The stout man passed in silence, and with a great show of dignity. Nickie had a busy afternoon. Evidently it was the dignified lady’s “day.” Quite a crowd of people drove up to the gates during the afternoon, and Nickie entrusted each with an affectionate and familiar message to Jinny. All were horrified at the insolence of the disgusting man, and one young fellow kicked Mr. Crips, but our’ hero did not seem to mind. He merely warned his assailant that he would issue a County Court writ for any damages done to his trousers.

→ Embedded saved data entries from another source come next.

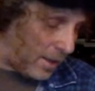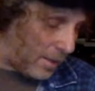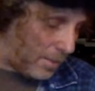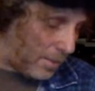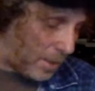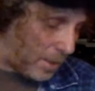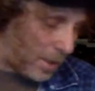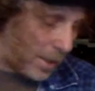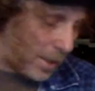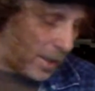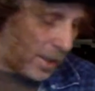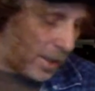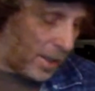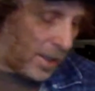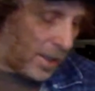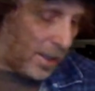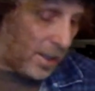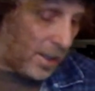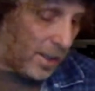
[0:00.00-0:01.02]
But
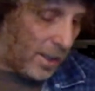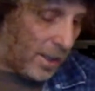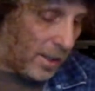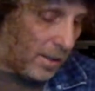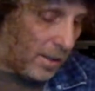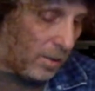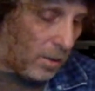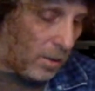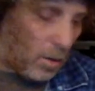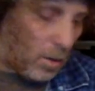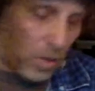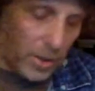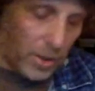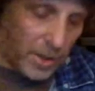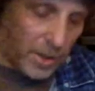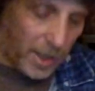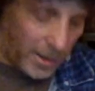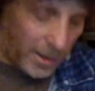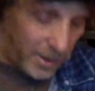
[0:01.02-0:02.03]
orange
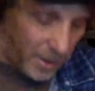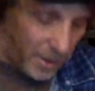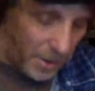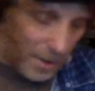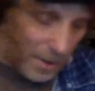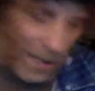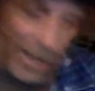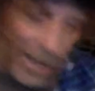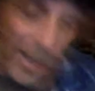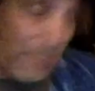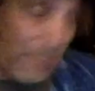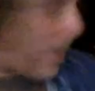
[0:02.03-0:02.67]
doesn't do that, and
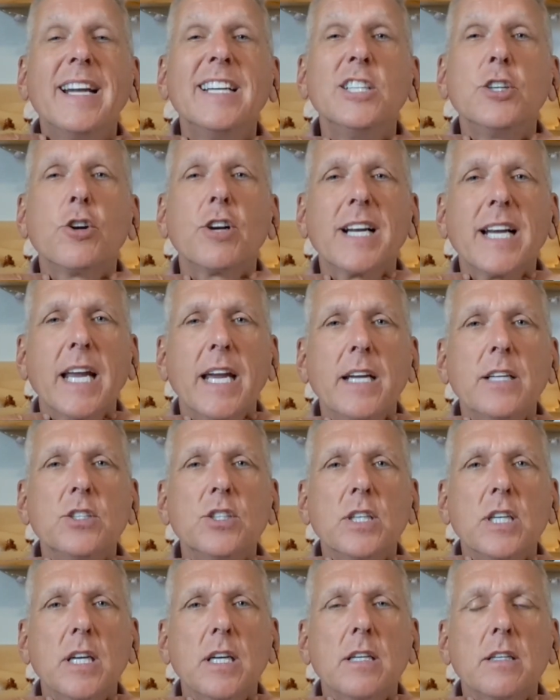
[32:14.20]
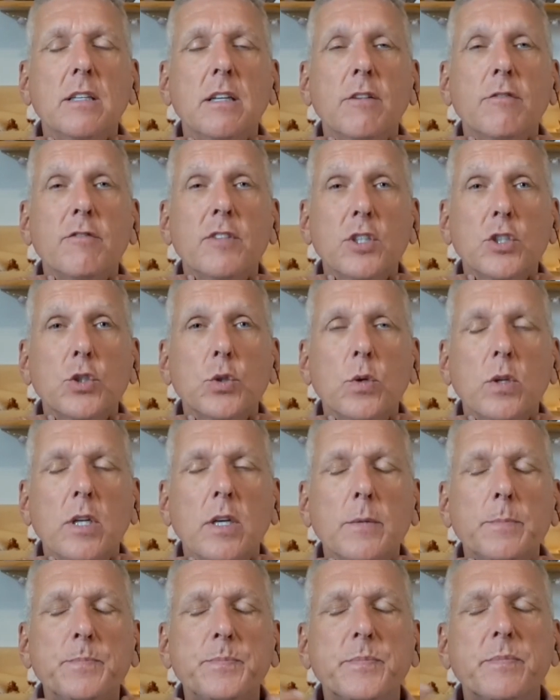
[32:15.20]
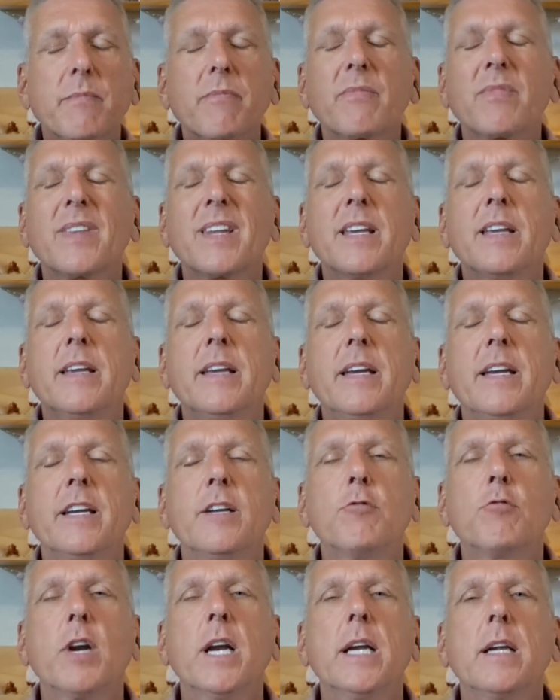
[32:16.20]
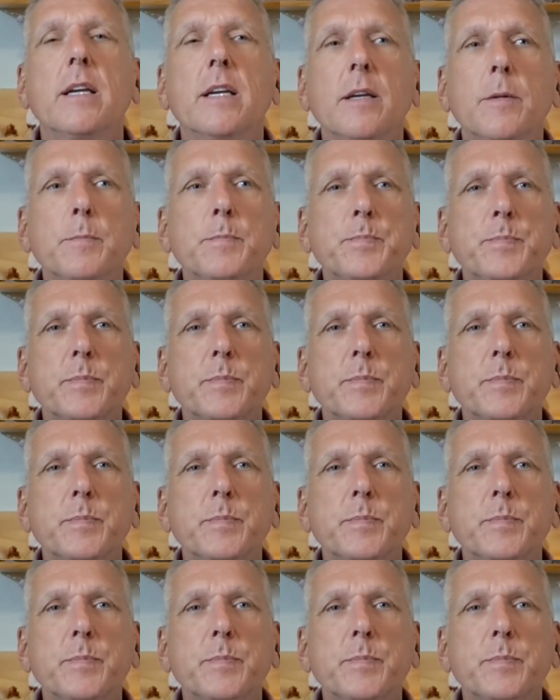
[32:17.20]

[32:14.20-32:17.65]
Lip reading: you're engaging in Vishuddha. In Reiki,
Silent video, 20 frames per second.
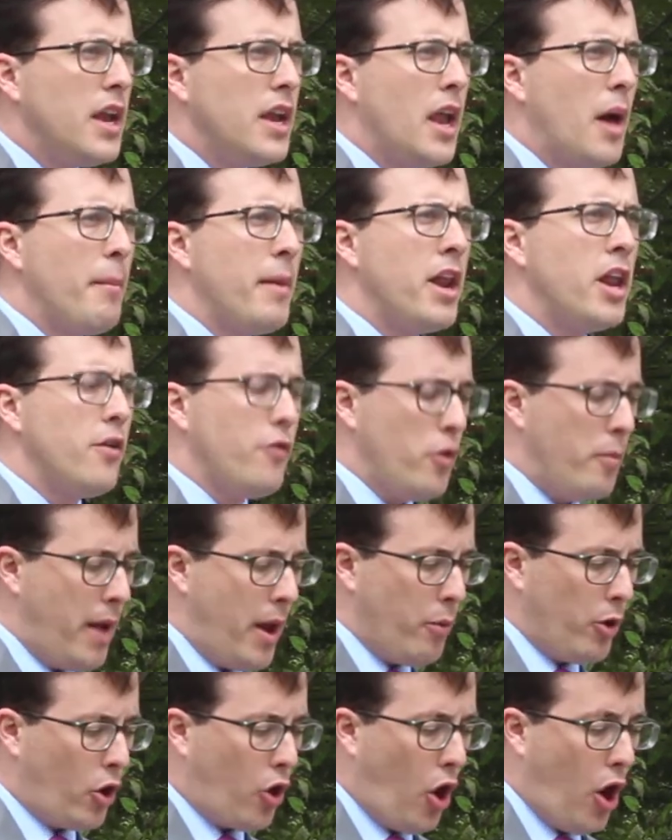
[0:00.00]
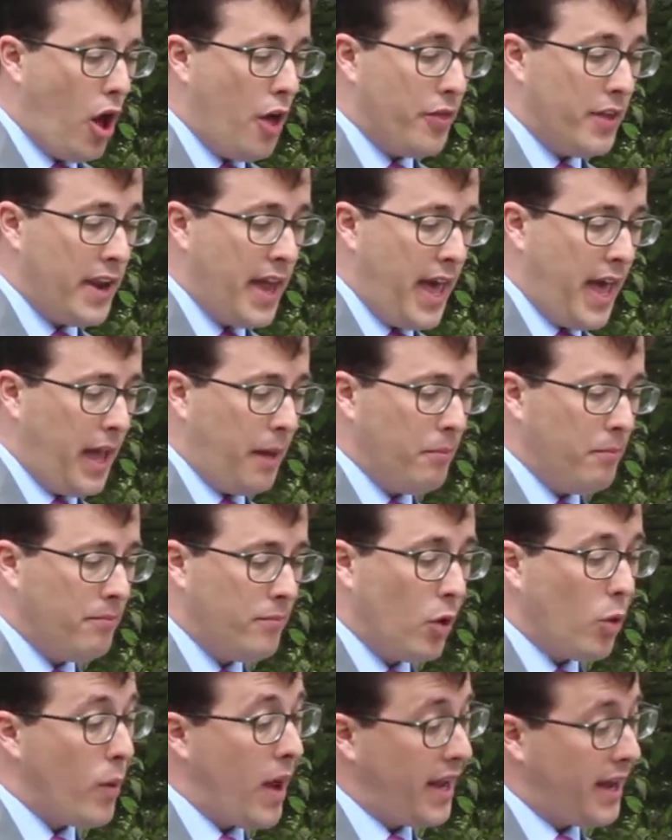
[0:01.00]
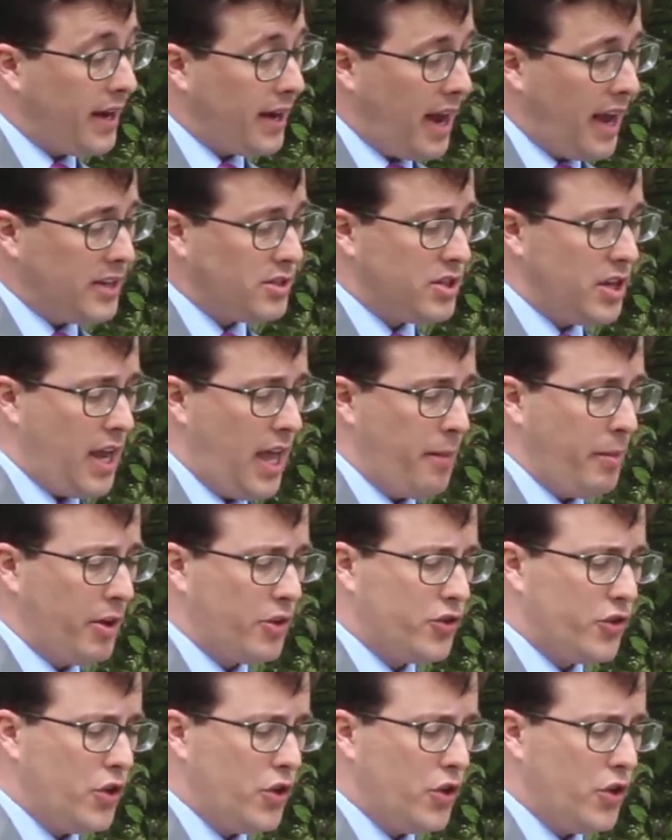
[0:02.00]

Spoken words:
Now, many of you may recall the name, or recognize the name,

On the following morning at about 11 o’clock Nickie entered the grounds, his rags fluttering in the breeze, marched to the door and rang the bell. To the Napoleonic man-servant who opened to him, he gravely presented a tomato can half-full of water, and said:
“Will yer please arsk Bill or Jinny if they’ll be so good as to bile my billy at the drorin’-room fire. Tell ’em it’s Nicholas Crips what makes the request. No, thanks, I won’t come in, I’m afraid my motor car might bolt.”
The Napoleonic man-servant threw Nickie off the verandah, and threw his billy after him, but this did not deter Nicholas from an attempt to enter into familiar conversation bearing on family matters, when he found the dignified lady in a summer house.
The lady glared at him in stony horror. “How dare you?” she ejaculated. “How dare you?”
“Why, what’s wrong, Jinny, old girl.” asked Crips innocently, assuming a lounging attitude in the doorway. “You find the togs I’m wearin’ a trifle too negligee, so to speak. They’re quite the thing in our set.”
“Let me pass!” ejaculated the lady with crushing hauteur.
Nickie was not impressed. He smiled, and continued dreamily: “My word, things have moved with you, Jinny. You’re gone up like er rocket in er reg’lar blaze iv glory, but I can still see yeh in the old shop days. You blazed then too, old girl. It wasn’t with di’monds, ’twas fish scales, but you blazed. You could alwiz put on dog. You sold flathead, Jinny, but I give the devil his due—you did it like a duchess.”
At this point the Napoleonic footman intervened again. He took Nickie by his rags and the nape of his neck, and running him tip-toe out of the garden, tumbled him headlong on the grass-grown roadside. Nickie rejoined Stub McGuire quite unconcerned.
“That’s a new society game, my friend,” he said. “The flunkey scored ten points.”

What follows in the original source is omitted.